Brushless Motors and Electronic Commutation

The mechanical commutator’s biggest drawback is that it wears out. Friction between the brushes and segments generates heat, produces carbon dust, and eventually requires replacement parts. The sliding contact also creates tiny electrical arcs that generate electromagnetic interference and, in sensitive environments, can be a spark hazard.

Brushless DC motors eliminate the commutator entirely. Instead of mechanical switching, an electronic controller uses sensors to detect the rotor’s position and flips the current through the coils using transistors. The result is the same: a rotating magnetic field that keeps the rotor spinning. But without physical contact, brushless motors run with less friction, less noise, longer lifespans (limited only by their bearings), and higher efficiency, especially at low loads. They also eliminate the ionizing sparks and electromagnetic interference that come with brush-and-commutator systems.

Brushless motors now dominate in applications like computer fans, drones, electric vehicles, and cordless power tools. But brushed motors with traditional commutators remain common in simpler, lower-cost applications: small household appliances, toys, starter motors, and basic power tools.
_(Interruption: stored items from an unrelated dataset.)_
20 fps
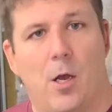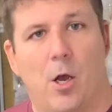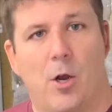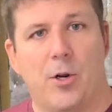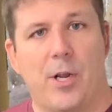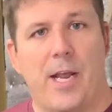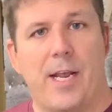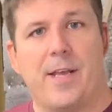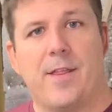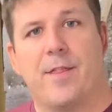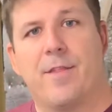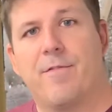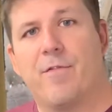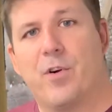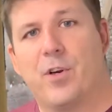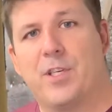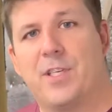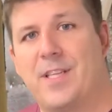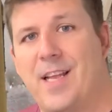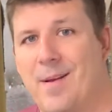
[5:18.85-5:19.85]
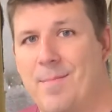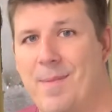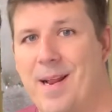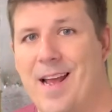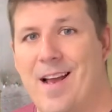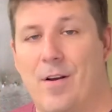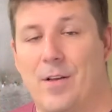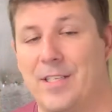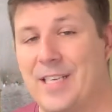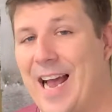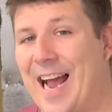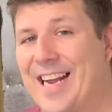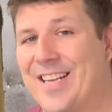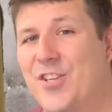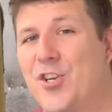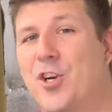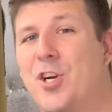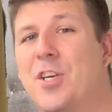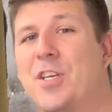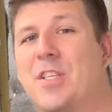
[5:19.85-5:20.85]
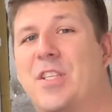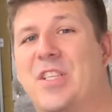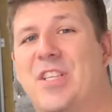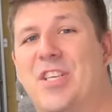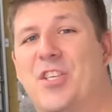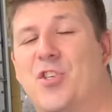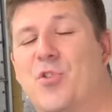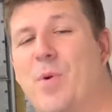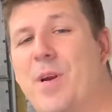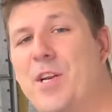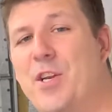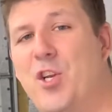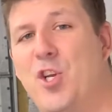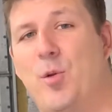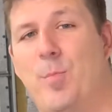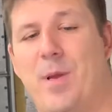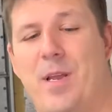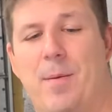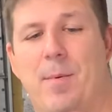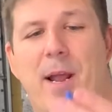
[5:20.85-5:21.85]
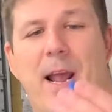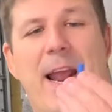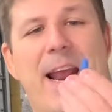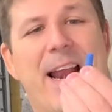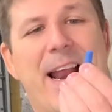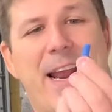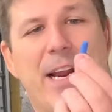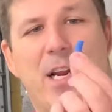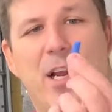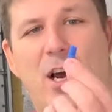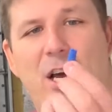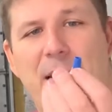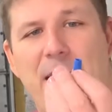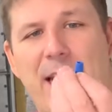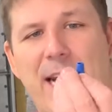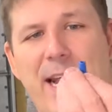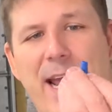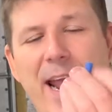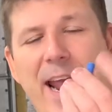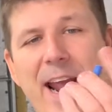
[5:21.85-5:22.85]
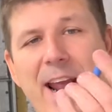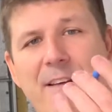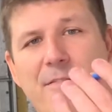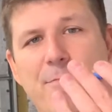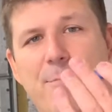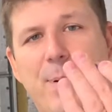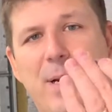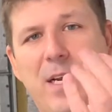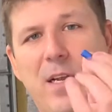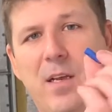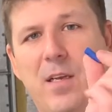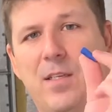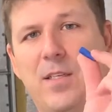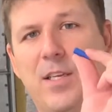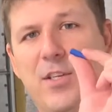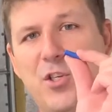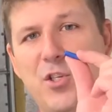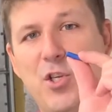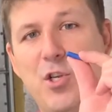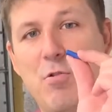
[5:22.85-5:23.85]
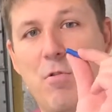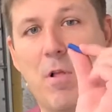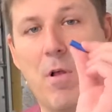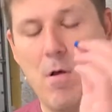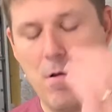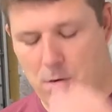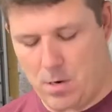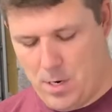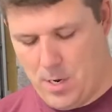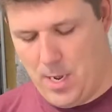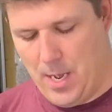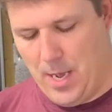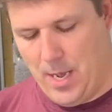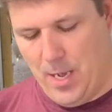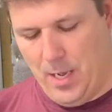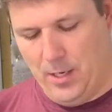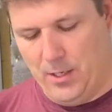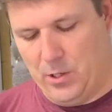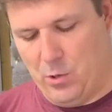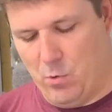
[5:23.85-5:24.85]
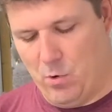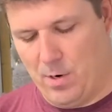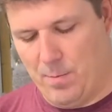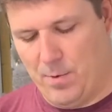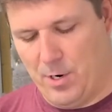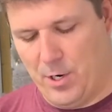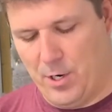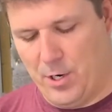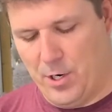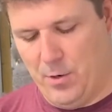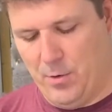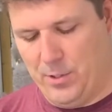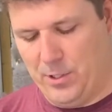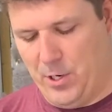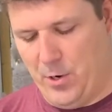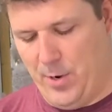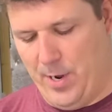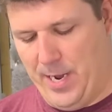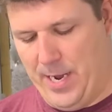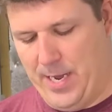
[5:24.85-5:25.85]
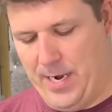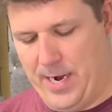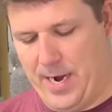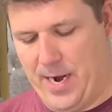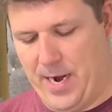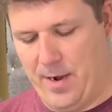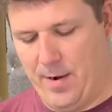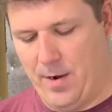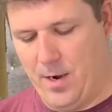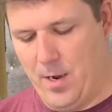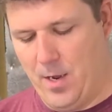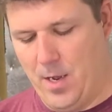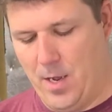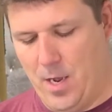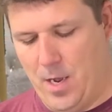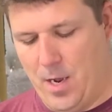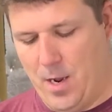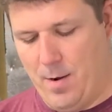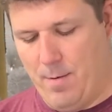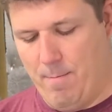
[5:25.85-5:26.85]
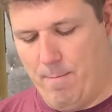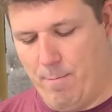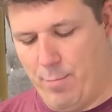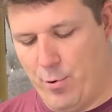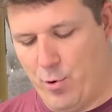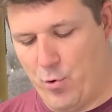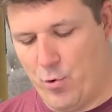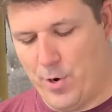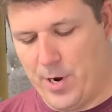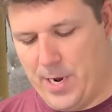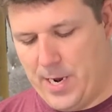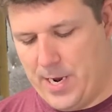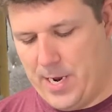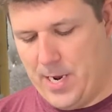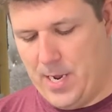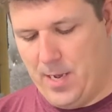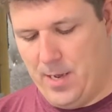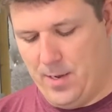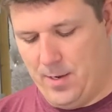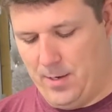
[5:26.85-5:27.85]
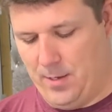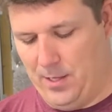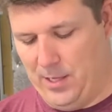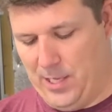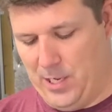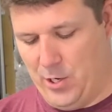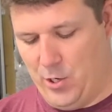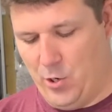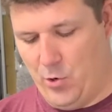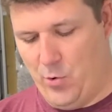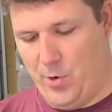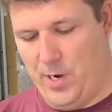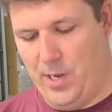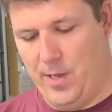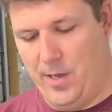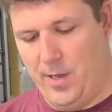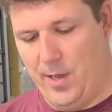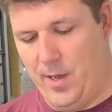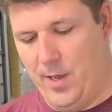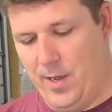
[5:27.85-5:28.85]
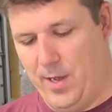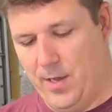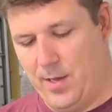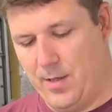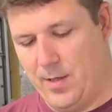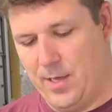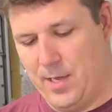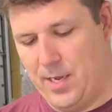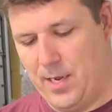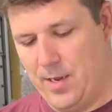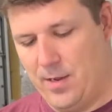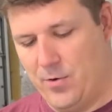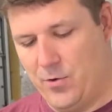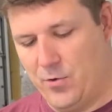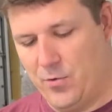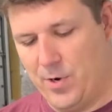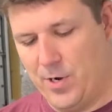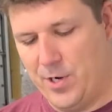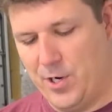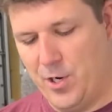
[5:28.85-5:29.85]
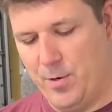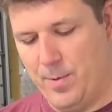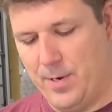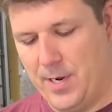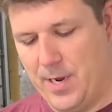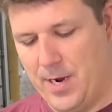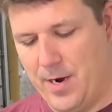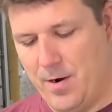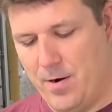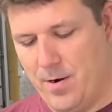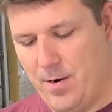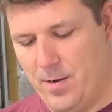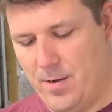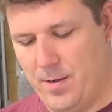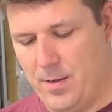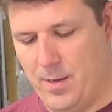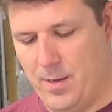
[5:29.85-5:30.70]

Okay, the first step now is I took the shrink tubing and I cut it in half because it's too long. So what I'm gonna do is go ahead and pre-load the shrink tubing here.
The commutator’s mechanical simplicity means it needs no external controller, which keeps the overall system cheaper and easier to design.

A Brief History

The commutator dates to the early 1830s. William Ritchie, a British scientist, is generally credited with the invention. He reported in March 1833 that he had built a rotating electromagnetic generator with four rotor coils, a commutator, and brushes the previous summer. Hippolyte Pixii, working in France around the same time, also contributed foundational work. There’s an earlier claim from Hungarian inventor Ányos Jedlik, who may have built a rotary machine with electromagnets and a commutator as early as 1827 or 1828, though he didn’t publicly describe his invention until decades later. Regardless of who came first, the commutator was the key innovation that made practical electric motors and generators possible, and its basic principle of timed current reversal remains central to electric machine design nearly two centuries later.